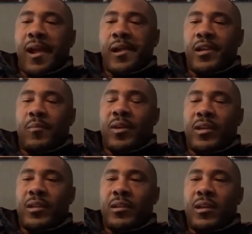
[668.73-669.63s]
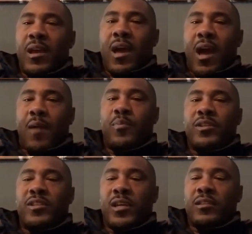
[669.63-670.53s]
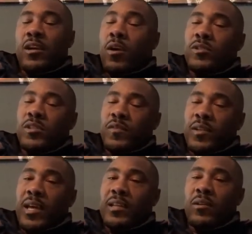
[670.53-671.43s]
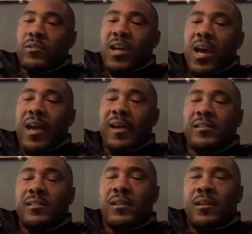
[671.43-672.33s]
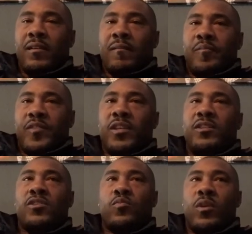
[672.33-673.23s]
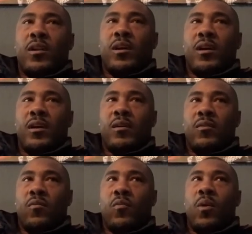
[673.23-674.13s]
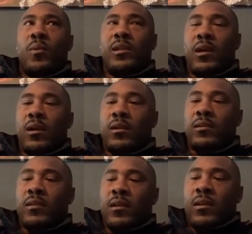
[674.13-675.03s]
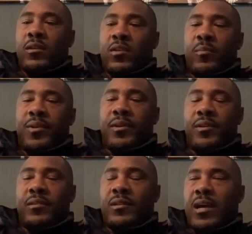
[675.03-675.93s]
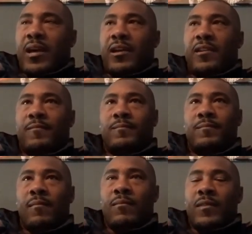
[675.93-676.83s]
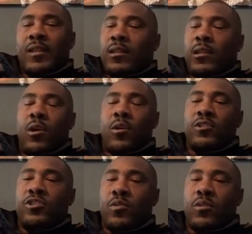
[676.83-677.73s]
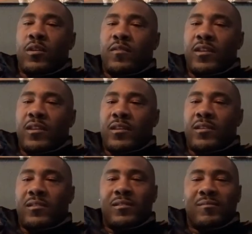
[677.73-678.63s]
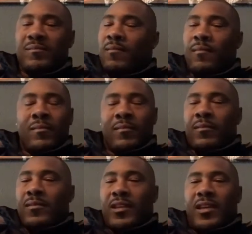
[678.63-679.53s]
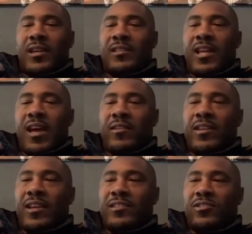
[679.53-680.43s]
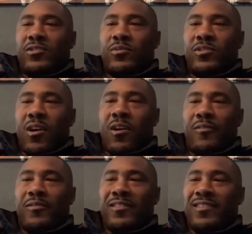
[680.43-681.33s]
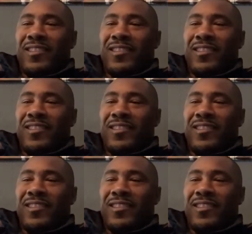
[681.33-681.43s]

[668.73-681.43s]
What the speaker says: You know what I mean? And I appreciate the coaches for letting those guys teach us what we learned. You know what I mean? Like the long and short of it is the kids nowadays are too soft.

> [EXERCISE DESCRIPTION]
Write down the full listing above exactly as it is, except for any images.

> [SOLUTION TO THIS EXERCISE]
[668.73-669.63s]
[669.63-670.53s]
[670.53-671.43s]
[671.43-672.33s]
[672.33-673.23s]
[673.23-674.13s]
[674.13-675.03s]
[675.03-675.93s]
[675.93-676.83s]
[676.83-677.73s]
[677.73-678.63s]
[678.63-679.53s]
[679.53-680.43s]
[680.43-681.33s]
[681.33-681.43s]

[668.73-681.43s]
What the speaker says: You know what I mean? And I appreciate the coaches for letting those guys teach us what we learned. You know what I mean? Like the long and short of it is the kids nowadays are too soft.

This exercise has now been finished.